Tres salidas de cantera en negociación
En paralelo al retorno de Cancelo, el Barcelona ultima la salida de tres futbolistas formados en la cantera mediante fórmulas que incluyen opciones de recompra o porcentajes sobre una futura venta. El objetivo es generar ingresos y facilitar minutos competitivos a jugadores cuya presencia en el primer equipo podía quedar limitada, sin perder por completo el control sobre su evolución.
El lateral Jofre Torrents se encamina al Ajax, dirigido por Míchel Sánchez, con un contrato de cuatro temporadas. La operación reportaría alrededor de seis millones de euros al Barcelona, que pretende conservar una opción de recompra y el 50% de una futura plusvalía. El acuerdo permitiría al club neerlandés incorporar un jugador joven en un entorno históricamente propicio para el desarrollo, mientras el Barça preserva una vía de retorno si su progresión lo justifica.
También está avanzado el traspaso del centrocampista Tommy Marqués al SC Braga. Según informó The Athletic, el pacto contempla unos 10 millones de euros fijos y otros dos en variables. Aunque disponía de ficha del filial, Marqués tuvo presencia en la dinámica del primer equipo, debutó ante el Mallorca en el Camp Nou y participó en el encuentro contra el Alavés de la antepenúltima jornada liguera.
El tercer movimiento afecta al guardameta húngaro Áron Yaakobishvili, de 20 años, que negocia su llegada al Almería de Xavier García Pimienta.

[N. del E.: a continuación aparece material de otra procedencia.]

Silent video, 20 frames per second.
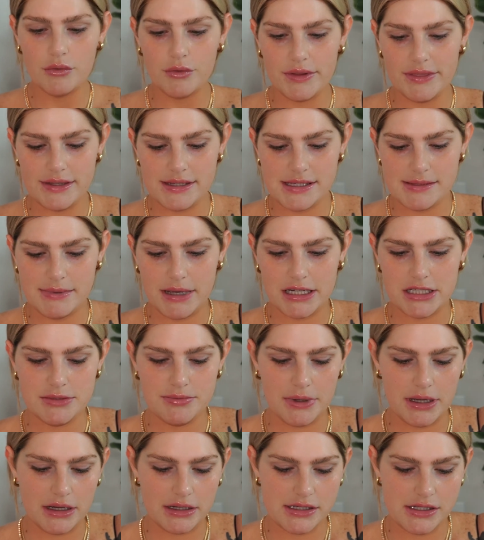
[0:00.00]
with the
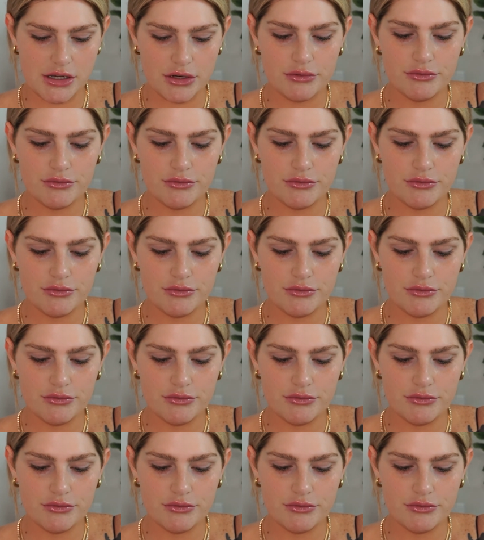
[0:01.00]
Smashbox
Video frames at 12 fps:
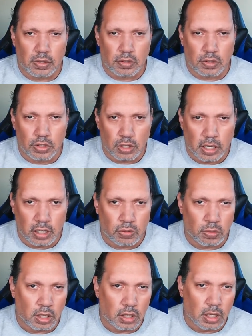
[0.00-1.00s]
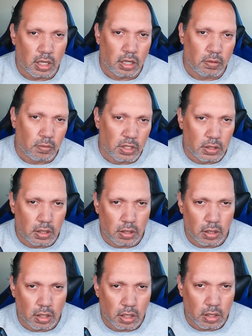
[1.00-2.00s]
So July 29 was,
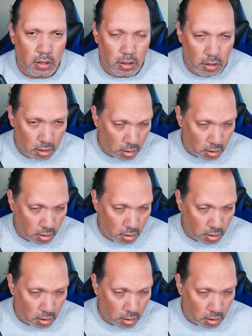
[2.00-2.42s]
and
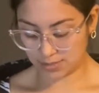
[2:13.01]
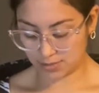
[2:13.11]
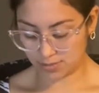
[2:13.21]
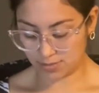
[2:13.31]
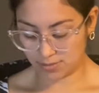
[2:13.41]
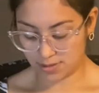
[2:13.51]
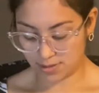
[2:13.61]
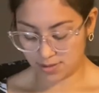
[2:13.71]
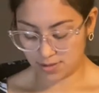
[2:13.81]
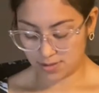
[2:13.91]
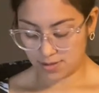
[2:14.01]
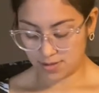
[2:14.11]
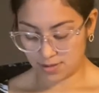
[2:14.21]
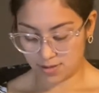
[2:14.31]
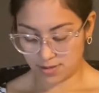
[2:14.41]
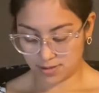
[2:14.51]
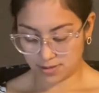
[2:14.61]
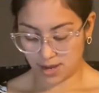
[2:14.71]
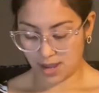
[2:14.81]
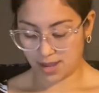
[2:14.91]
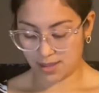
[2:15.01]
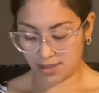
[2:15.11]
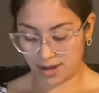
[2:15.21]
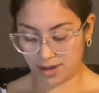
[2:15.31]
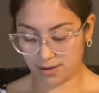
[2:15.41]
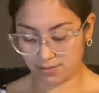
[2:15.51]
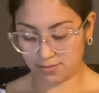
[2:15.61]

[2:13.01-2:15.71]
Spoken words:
little tie there.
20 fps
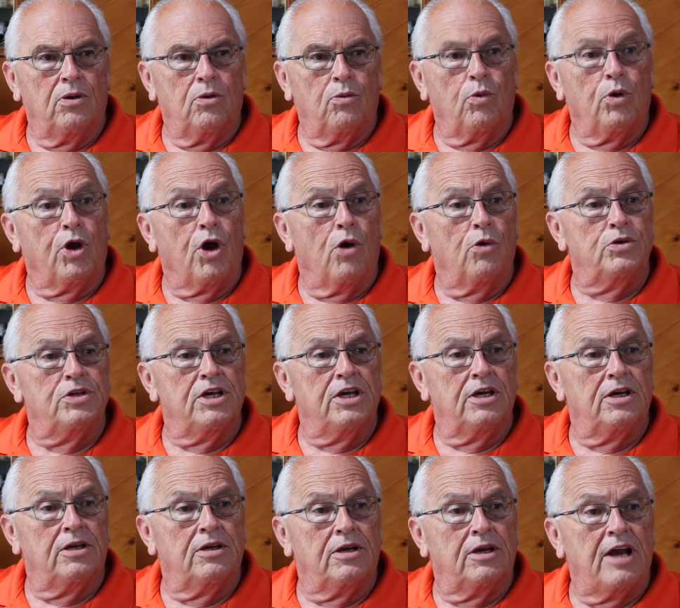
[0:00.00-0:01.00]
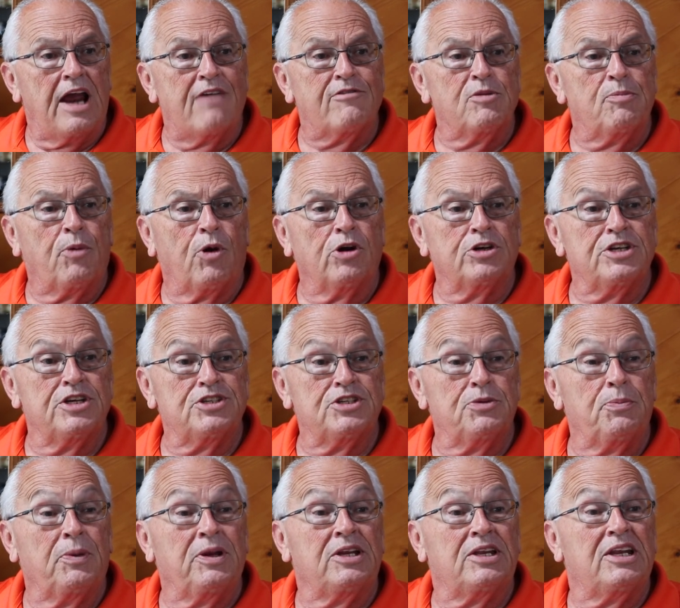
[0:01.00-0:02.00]
will go to every
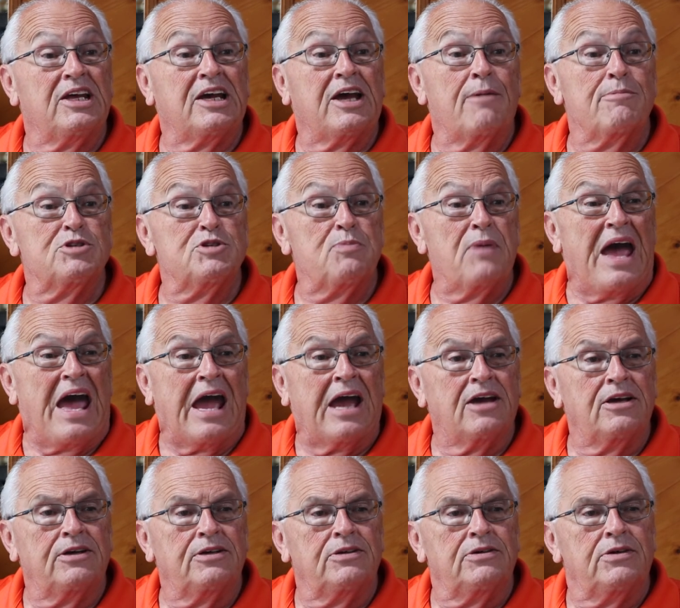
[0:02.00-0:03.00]
participant that comes back.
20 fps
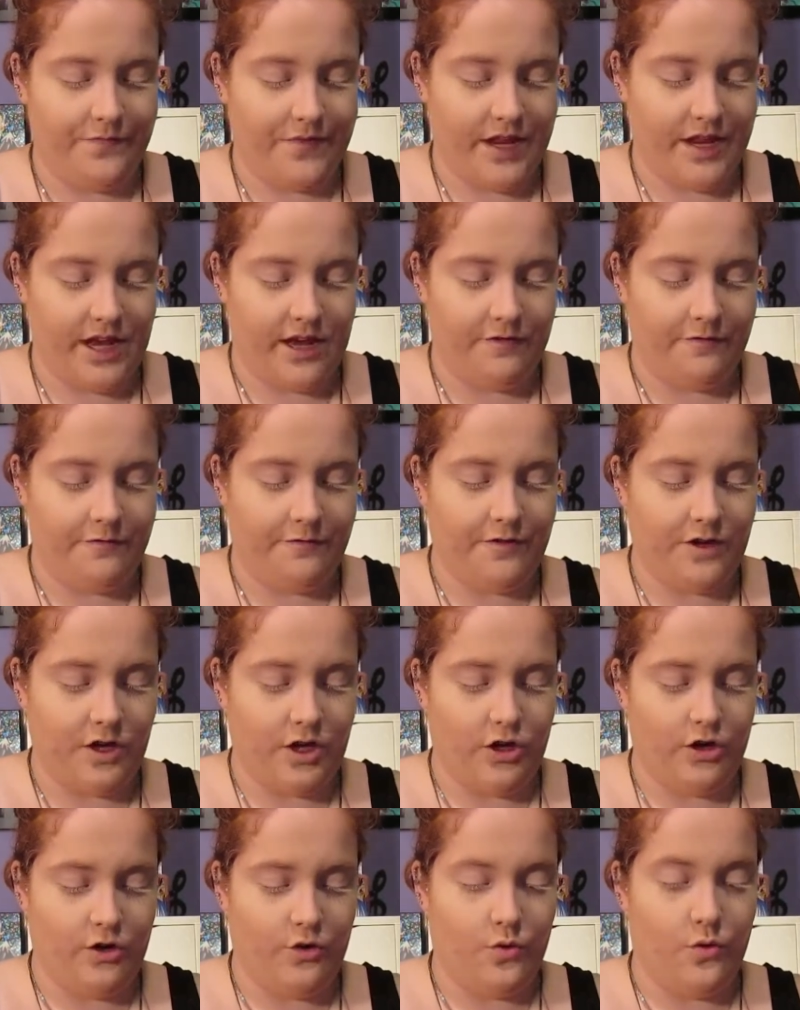if
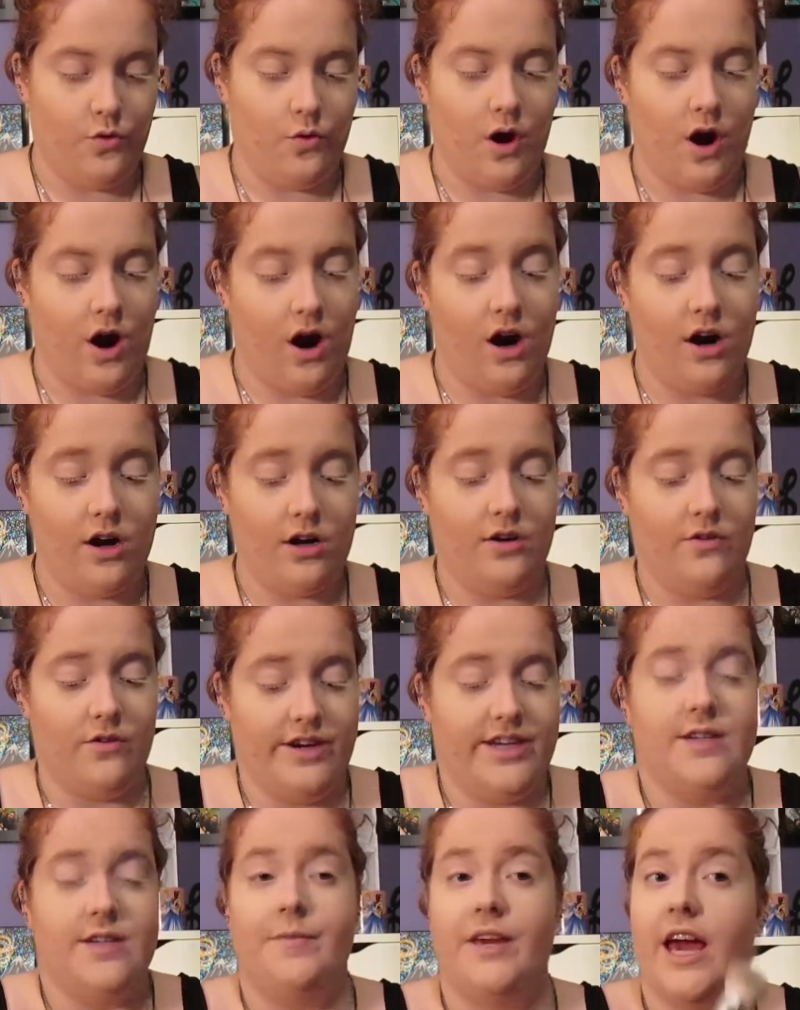you are
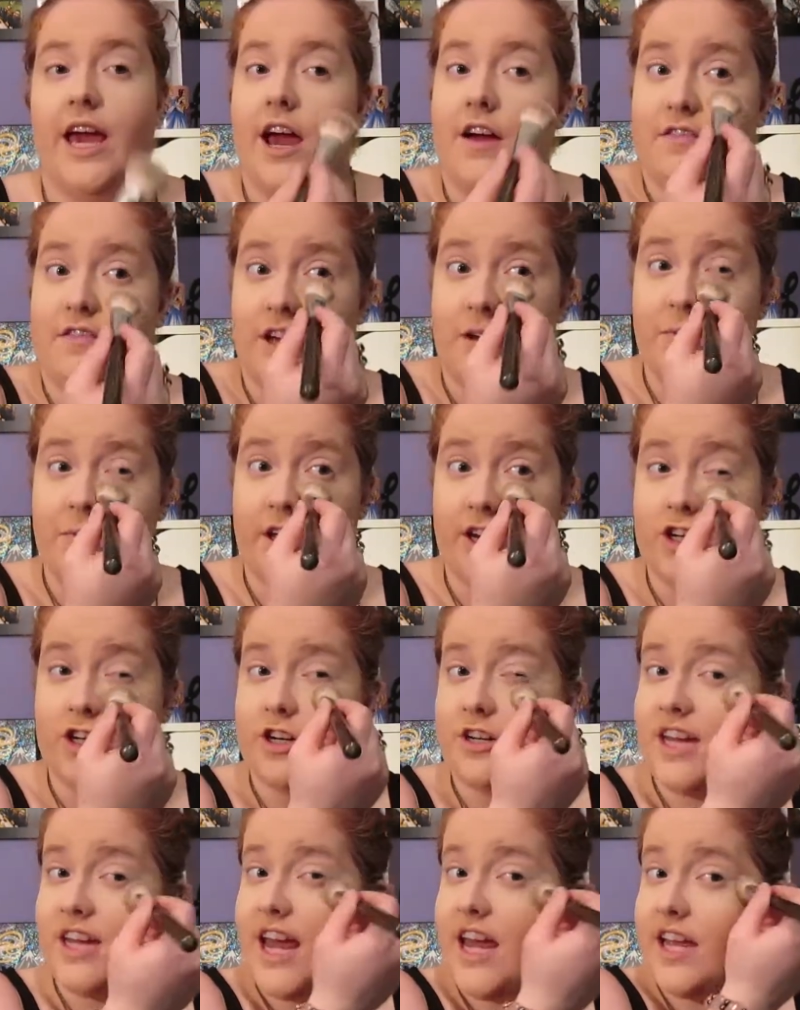going to be having a
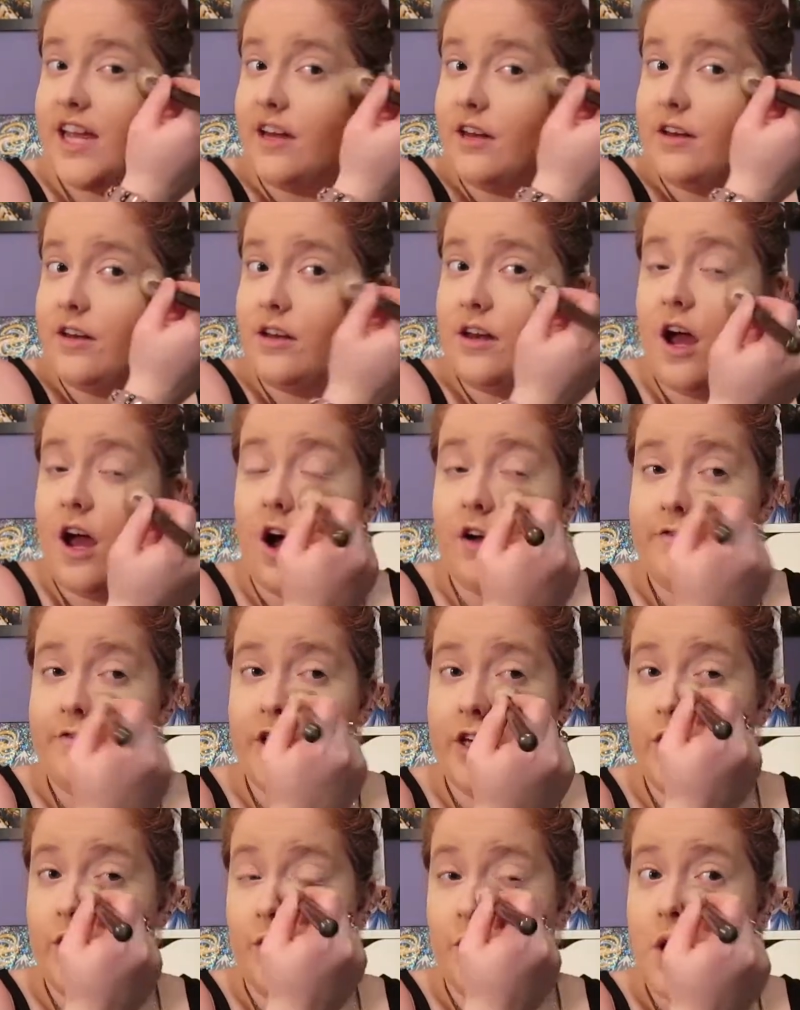picture taken of
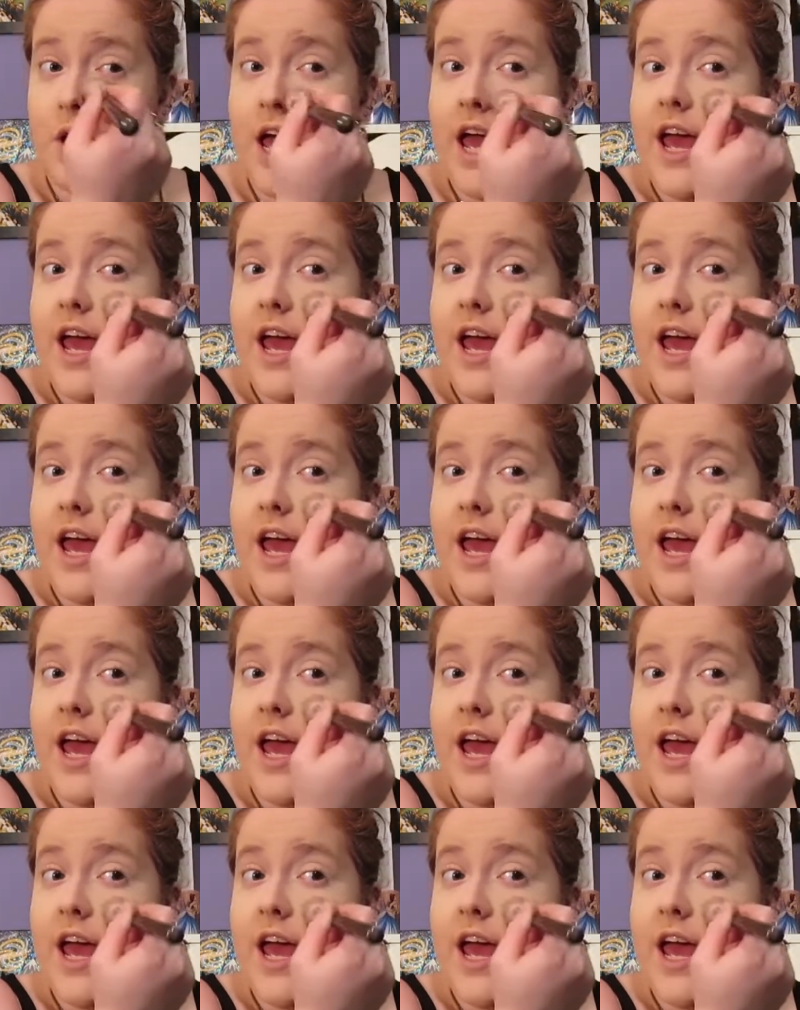you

El club andaluz pagaría entre dos y tres millones de euros, según Mundo Deportivo, mientras el Barcelona mantendría entre el 50% y el 60% de sus derechos. Estas operaciones muestran una estrategia doble: reforzar de forma inmediata con jugadores experimentados como Cancelo y, al mismo tiempo, monetizar activos de cantera sin cerrar definitivamente la puerta a su futuro regreso.